**YOUR OBJECTIVE**
Reproduce every record below exactly as written, leaving out any pictures.

*** DATA PROVIDED

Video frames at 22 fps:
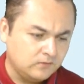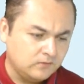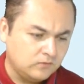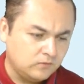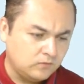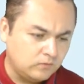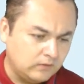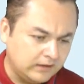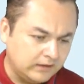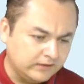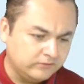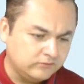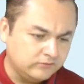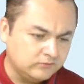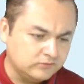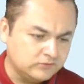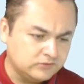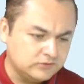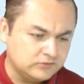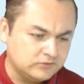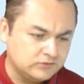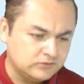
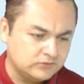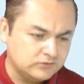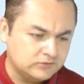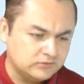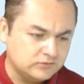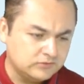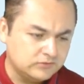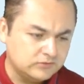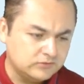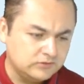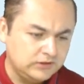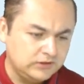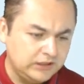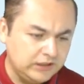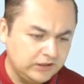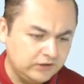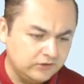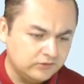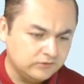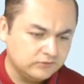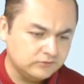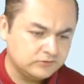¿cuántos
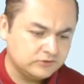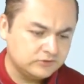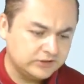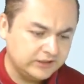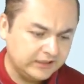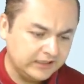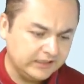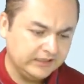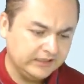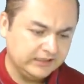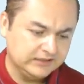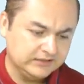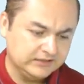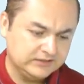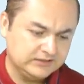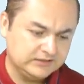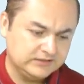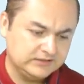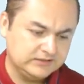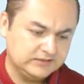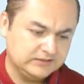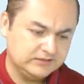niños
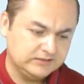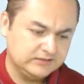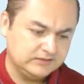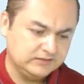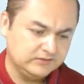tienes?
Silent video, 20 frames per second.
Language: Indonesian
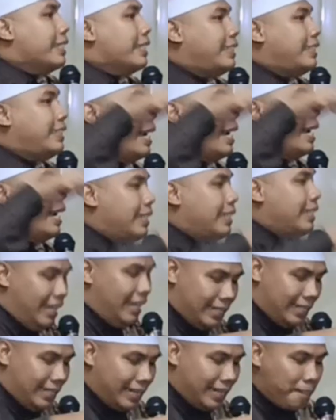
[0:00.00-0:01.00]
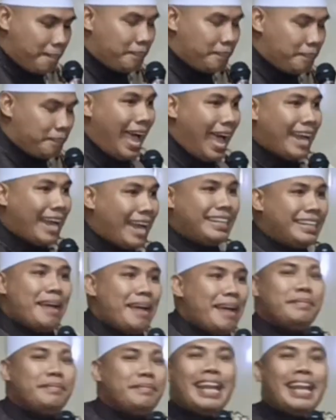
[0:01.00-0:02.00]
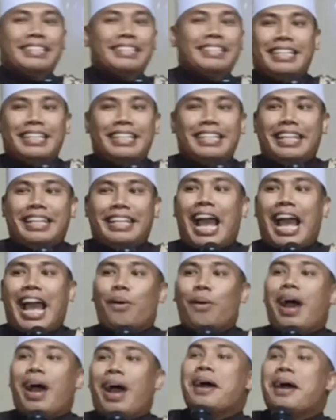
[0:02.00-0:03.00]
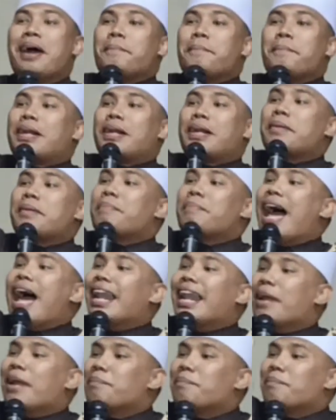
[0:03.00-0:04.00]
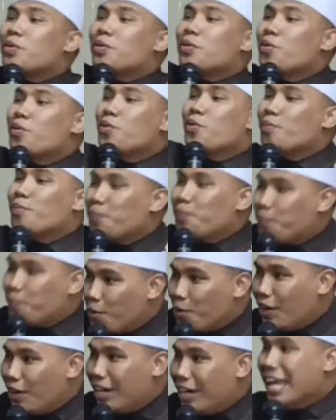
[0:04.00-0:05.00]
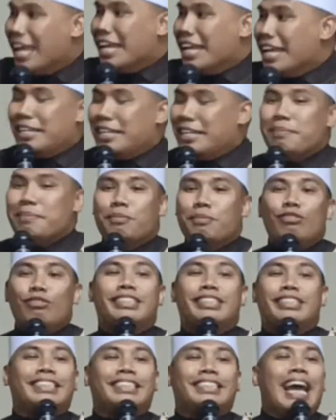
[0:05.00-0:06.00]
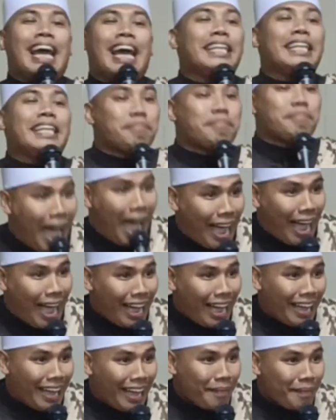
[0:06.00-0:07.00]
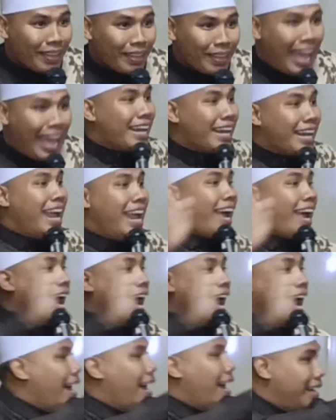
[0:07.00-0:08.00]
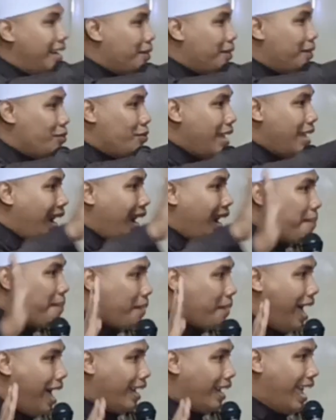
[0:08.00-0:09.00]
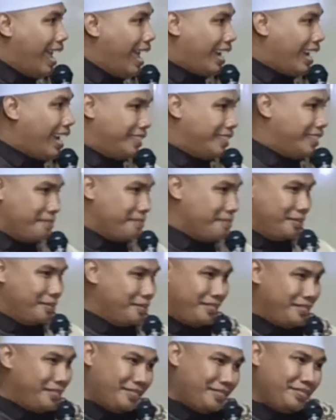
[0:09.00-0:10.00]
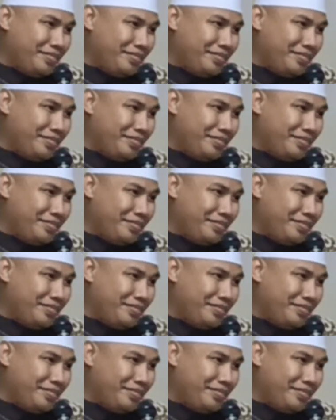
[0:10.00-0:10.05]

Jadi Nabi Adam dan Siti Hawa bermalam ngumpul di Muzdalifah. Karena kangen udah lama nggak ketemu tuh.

******

**TASK OUTPUT**
Video frames at 22 fps:
¿cuántos
niños
tienes?
Silent video, 20 frames per second.
Language: Indonesian
[0:00.00-0:01.00]
[0:01.00-0:02.00]
[0:02.00-0:03.00]
[0:03.00-0:04.00]
[0:04.00-0:05.00]
[0:05.00-0:06.00]
[0:06.00-0:07.00]
[0:07.00-0:08.00]
[0:08.00-0:09.00]
[0:09.00-0:10.00]
[0:10.00-0:10.05]

Jadi Nabi Adam dan Siti Hawa bermalam ngumpul di Muzdalifah. Karena kangen udah lama nggak ketemu tuh.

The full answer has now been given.